Coulthard: "Absolut. Teil des Plans ist, dass ich das Auto von Zeit zu Zeit fahren werde. Bevor ich mit dem Rennfahren begonnen habe, war ich drei Jahre lang Testfahrer, also sitze ich schon lange am Steuer eines Formel-1-Autos."

"Ich habe für Leute wie Nigel, Senna und Prost getestet - das waren großartige Lehrer." David Coulthard

"Ich habe für Leute wie Nigel, Senna und Prost getestet - das waren großartige Lehrer. Ich habe Freude daran, mit diesen Autos zu fahren, daher ist es nur logisch, dass ich mich von Zeit zu Zeit in eines hineinsetze und Mark (Webber; Anm. d. Red.) und wer auch immer das zweite Auto bekommen mag unterstütze. Es ist nicht so, dass es mir an Enthusiasmus oder Energie fehlt."

"Soweit ich weiß, ist Nigel nie zurückgetreten. Ich sage nicht, dass ich in Zukunft nie wieder ein Autorennen fahren werde, aber mein Ziel war es immer, in der Königsklasse des Motorsports zu sein. Bis mir jemand etwas anderes zeigt, bleibt das für mich die Formel 1. Alles, was jetzt kommt, würde ich aus einer anderen Motivation heraus machen. Ich sage nicht, dass die Formel 1 keinen Spaß macht, aber wenn du Formel 1 fährst, dann musst du jede Minute des Tages daran denken und fest entschlossen sein. Ich glaube nicht, dass ich die gleiche Energie in eine andere Sache stecken könnte, aber wir werden sehen."

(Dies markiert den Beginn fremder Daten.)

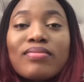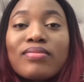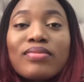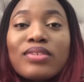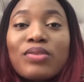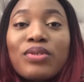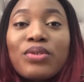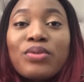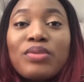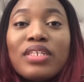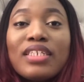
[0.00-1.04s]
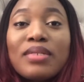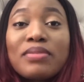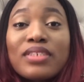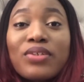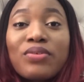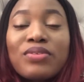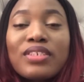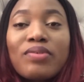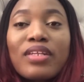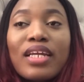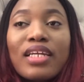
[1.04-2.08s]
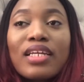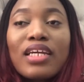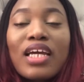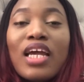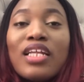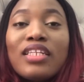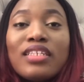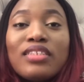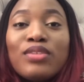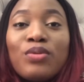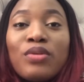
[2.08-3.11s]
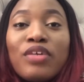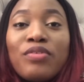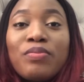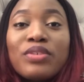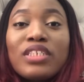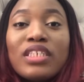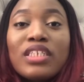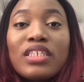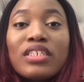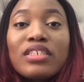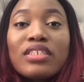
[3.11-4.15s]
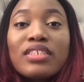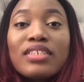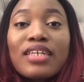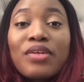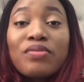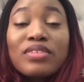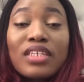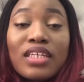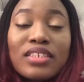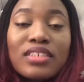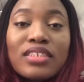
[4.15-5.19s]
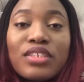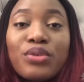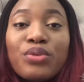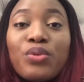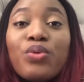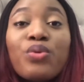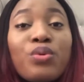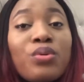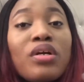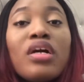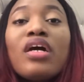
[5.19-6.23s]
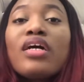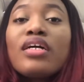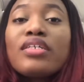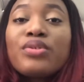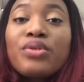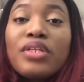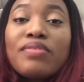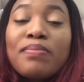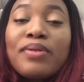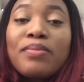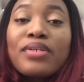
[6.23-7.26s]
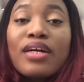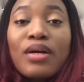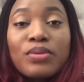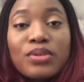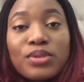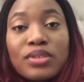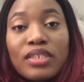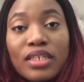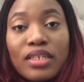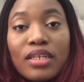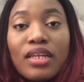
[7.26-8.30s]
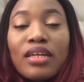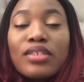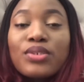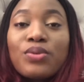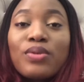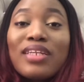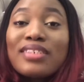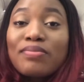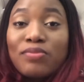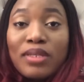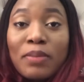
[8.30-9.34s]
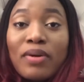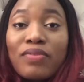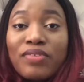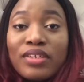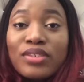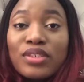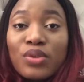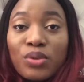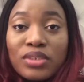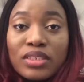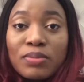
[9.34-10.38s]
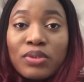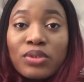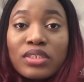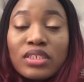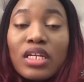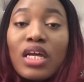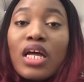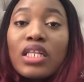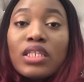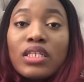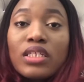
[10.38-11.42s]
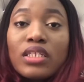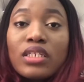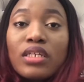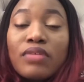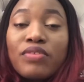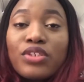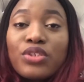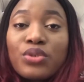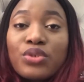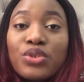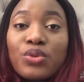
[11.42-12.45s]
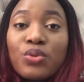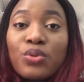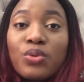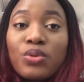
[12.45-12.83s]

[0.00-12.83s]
not really themselves. They were like, everybody is kind of tense. They don't know who is going to leave the Big Brother house today. So let's keep our fingers crossed, because the eviction showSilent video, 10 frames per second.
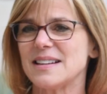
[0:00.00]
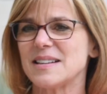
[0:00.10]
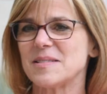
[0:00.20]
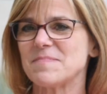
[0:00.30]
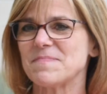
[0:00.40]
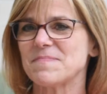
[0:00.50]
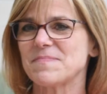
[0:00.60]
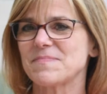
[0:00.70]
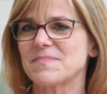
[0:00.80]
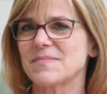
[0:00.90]
I
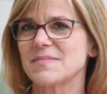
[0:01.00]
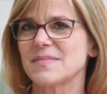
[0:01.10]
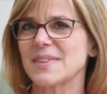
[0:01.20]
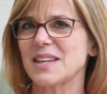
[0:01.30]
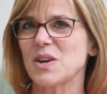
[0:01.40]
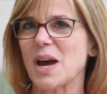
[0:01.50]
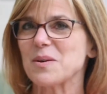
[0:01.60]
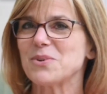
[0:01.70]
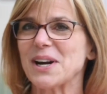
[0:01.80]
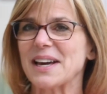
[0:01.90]

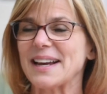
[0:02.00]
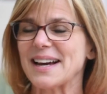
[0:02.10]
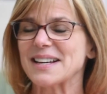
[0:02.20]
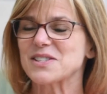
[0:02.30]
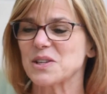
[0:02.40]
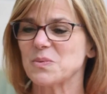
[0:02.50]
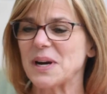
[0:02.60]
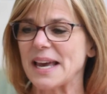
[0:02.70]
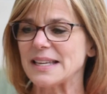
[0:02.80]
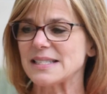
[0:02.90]
actually
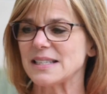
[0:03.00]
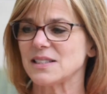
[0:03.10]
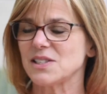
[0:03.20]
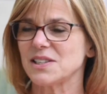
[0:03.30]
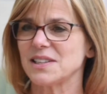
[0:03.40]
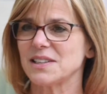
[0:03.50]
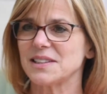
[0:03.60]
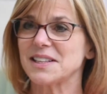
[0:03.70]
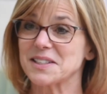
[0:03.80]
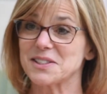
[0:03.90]
went
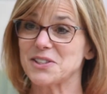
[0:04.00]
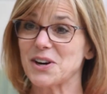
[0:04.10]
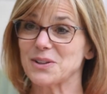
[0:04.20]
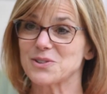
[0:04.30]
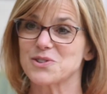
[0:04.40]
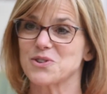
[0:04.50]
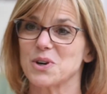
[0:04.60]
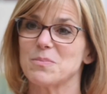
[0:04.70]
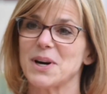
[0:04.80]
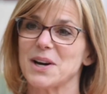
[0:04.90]
to the dollar store
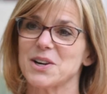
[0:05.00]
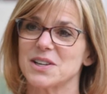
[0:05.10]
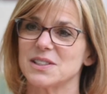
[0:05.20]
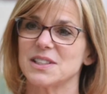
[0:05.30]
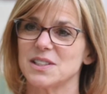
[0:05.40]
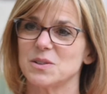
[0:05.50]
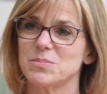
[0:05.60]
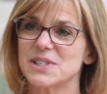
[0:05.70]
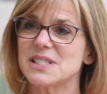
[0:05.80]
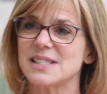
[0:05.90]
and bought her a little
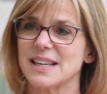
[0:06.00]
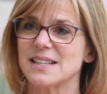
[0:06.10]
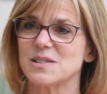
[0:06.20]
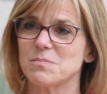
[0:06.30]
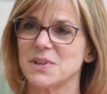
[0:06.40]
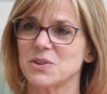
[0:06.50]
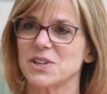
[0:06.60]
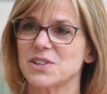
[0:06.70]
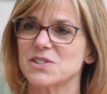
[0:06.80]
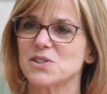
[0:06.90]
princess
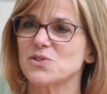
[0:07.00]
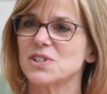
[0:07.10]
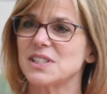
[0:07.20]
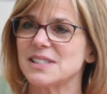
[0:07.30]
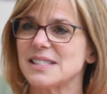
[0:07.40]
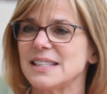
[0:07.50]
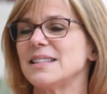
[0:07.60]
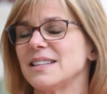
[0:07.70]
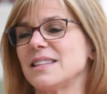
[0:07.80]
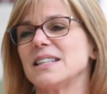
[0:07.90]
mirror so she could see
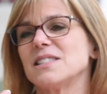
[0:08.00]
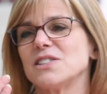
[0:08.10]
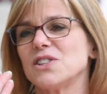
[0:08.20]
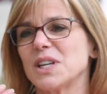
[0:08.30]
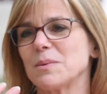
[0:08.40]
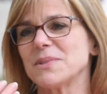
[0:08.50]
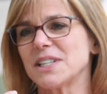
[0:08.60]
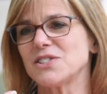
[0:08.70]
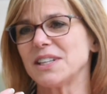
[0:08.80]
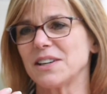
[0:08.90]
the things that she kept
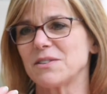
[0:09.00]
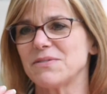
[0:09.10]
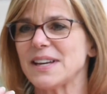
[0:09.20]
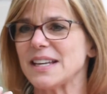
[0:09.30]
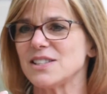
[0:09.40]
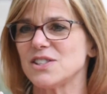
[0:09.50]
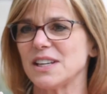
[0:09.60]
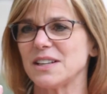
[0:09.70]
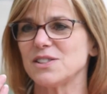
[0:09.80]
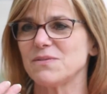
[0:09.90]
touching on her face. She
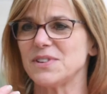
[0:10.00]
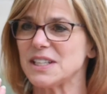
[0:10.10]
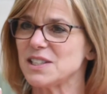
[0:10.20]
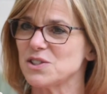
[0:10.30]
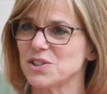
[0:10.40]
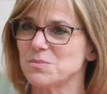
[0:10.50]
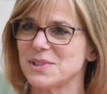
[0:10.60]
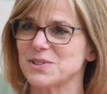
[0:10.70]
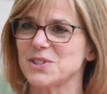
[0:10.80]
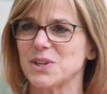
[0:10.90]
had a feeding tube
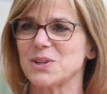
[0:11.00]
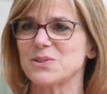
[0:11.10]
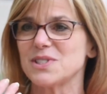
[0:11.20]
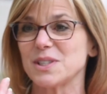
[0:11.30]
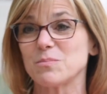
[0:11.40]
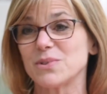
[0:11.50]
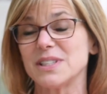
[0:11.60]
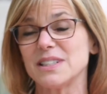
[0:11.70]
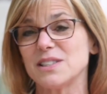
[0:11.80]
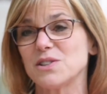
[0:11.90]
in her nose, she had a
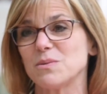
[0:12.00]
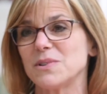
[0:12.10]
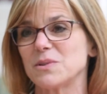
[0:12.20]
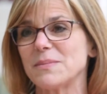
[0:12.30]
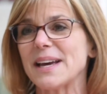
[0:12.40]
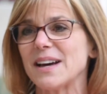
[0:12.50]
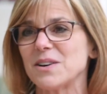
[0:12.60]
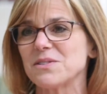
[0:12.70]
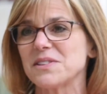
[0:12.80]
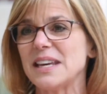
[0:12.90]
breathing tube in her
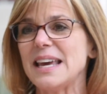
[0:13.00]
mouth,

Der Stachel sitzt tief: Melbourne 1998

Frage: "Bereust du irgendetwas, hättest du im Nachhinein betrachtet irgendetwas anders gemacht?"
Coulthard: "Ich könnte jetzt viele Dinge aufzählen, die ich besser hätte machen können, aber so funktioniert das im Leben halt nicht. Man trifft zu gegebenem Zeitpunkt seine Entscheidungen. Aber wenn ich an Melbourne 1998 zurückdenke, dann war das schon eine Enttäuschung, denn das war ein Missverständnis, eine Teamanweisung. Dass ich mit Mika (Häkkinen; Anm. d. Red.) Plätze tauschen musste, war ein ziemlich definierender Moment."

"Aber so ist es nun mal, das ist die Reise des Lebens. Ich glaube, es würde nicht einmal halb so viel Spaß machen, wenn alles immer nur nach Wunsch laufen würde. Wie man mit diesen kleinen Hindernissen und Fehlern umgeht, das ist es, was Farbe ins Leben bringt."

"Ich denke, es ist eine aufregende Saison." David Coulthard

Frage: "Wir haben schon fast Halbzeit in der Saison, aber es gibt noch keinen klaren Titelfavoriten. Kann man sagen, dass diese Saison spannender als im Vorjahr ist?"
Coulthard: "Es ist auf jeden Fall knapper als im Vorjahr, denke ich, was die Frage eigentlich beantwortet. Es passiert viel mehr und alles ist offener, was gut für den Sport ist, gut für die Fans. Ich denke, es ist eine aufregende Saison."

Frage: "Zum Streit um die Superlizenzen: Ein FIA-Sprecher hat gesagt, dass alle Fahrer, die in einem Steuerparadies leben, einfach 15 Prozent ihrer Gage bezahlen sollten. Was hältst du davon?"
Coulthard: "Ihr müsst erst einmal das Steuersystem begreifen. Selbst wenn du nicht in Großbritannien lebst, bezahlen wir einen Prozentsatz unseres Gehalts beim britischen Grand Prix, daher trage ich zum britischen Steuersystem immer noch entscheidend mehr bei als meine Familienmitglieder, die gute Jobs haben und sich selbst versorgen. Außerdem nutze ich die ganzen Einrichtungen in Großbritannien nicht."

"Vor Jahren, als ich nach Monaco gezogen bin, haben die Leute diesen Umzug kommentiert, ohne dass sie die wahre Situation kannten. Unsere Entscheidung für einen Lebensstil ist unsere Entscheidung - jeder kann das für sich entscheiden. Es ist falsch, jemanden zu kritisieren, der finanziellen Erfolg hat und daher in einem anderen Land leben will, das seine Bedürfnisse zu dem Zeitpunkt besser befriedigen kann."